§ **Assignment**: Set the records down again in full, exactly as they are, apart from the images.

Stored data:
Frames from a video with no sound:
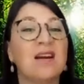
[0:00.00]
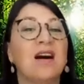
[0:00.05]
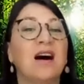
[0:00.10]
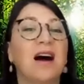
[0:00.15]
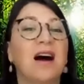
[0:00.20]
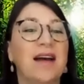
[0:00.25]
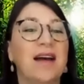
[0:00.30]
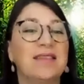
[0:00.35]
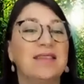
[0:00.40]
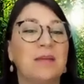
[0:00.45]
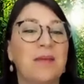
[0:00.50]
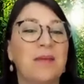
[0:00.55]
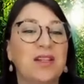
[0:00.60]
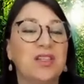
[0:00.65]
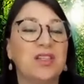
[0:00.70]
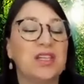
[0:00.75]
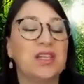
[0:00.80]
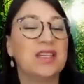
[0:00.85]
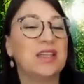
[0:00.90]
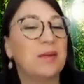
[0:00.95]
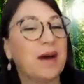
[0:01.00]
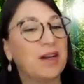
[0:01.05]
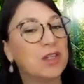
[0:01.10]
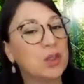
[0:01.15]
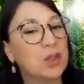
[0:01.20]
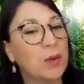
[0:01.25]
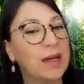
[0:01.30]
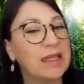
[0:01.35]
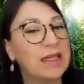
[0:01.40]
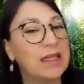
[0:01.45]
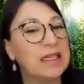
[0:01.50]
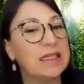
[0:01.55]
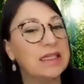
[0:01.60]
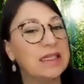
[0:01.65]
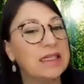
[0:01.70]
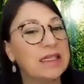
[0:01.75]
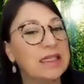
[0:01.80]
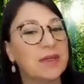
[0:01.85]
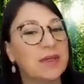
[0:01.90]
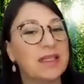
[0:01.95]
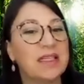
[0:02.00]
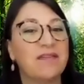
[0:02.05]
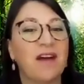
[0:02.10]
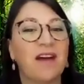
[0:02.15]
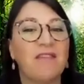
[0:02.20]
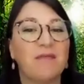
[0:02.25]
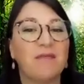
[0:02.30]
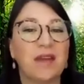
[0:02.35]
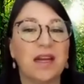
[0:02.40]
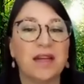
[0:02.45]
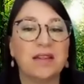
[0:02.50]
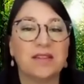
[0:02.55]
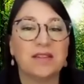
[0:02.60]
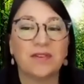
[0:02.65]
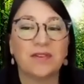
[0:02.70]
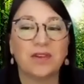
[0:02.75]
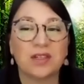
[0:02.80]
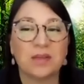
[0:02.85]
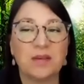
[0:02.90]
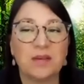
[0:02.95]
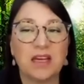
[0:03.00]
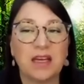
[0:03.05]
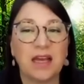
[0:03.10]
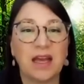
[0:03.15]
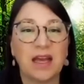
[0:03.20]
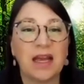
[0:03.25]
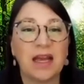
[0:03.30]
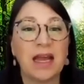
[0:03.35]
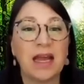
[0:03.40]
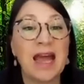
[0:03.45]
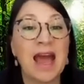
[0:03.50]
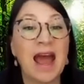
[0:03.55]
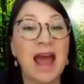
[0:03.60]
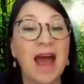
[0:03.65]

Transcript: As I mentioned, about 20 to 25 minutes for speaking.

§ **Answer space**:
Frames from a video with no sound:
[0:00.00]
[0:00.05]
[0:00.10]
[0:00.15]
[0:00.20]
[0:00.25]
[0:00.30]
[0:00.35]
[0:00.40]
[0:00.45]
[0:00.50]
[0:00.55]
[0:00.60]
[0:00.65]
[0:00.70]
[0:00.75]
[0:00.80]
[0:00.85]
[0:00.90]
[0:00.95]
[0:01.00]
[0:01.05]
[0:01.10]
[0:01.15]
[0:01.20]
[0:01.25]
[0:01.30]
[0:01.35]
[0:01.40]
[0:01.45]
[0:01.50]
[0:01.55]
[0:01.60]
[0:01.65]
[0:01.70]
[0:01.75]
[0:01.80]
[0:01.85]
[0:01.90]
[0:01.95]
[0:02.00]
[0:02.05]
[0:02.10]
[0:02.15]
[0:02.20]
[0:02.25]
[0:02.30]
[0:02.35]
[0:02.40]
[0:02.45]
[0:02.50]
[0:02.55]
[0:02.60]
[0:02.65]
[0:02.70]
[0:02.75]
[0:02.80]
[0:02.85]
[0:02.90]
[0:02.95]
[0:03.00]
[0:03.05]
[0:03.10]
[0:03.15]
[0:03.20]
[0:03.25]
[0:03.30]
[0:03.35]
[0:03.40]
[0:03.45]
[0:03.50]
[0:03.55]
[0:03.60]
[0:03.65]

Transcript: As I mentioned, about 20 to 25 minutes for speaking.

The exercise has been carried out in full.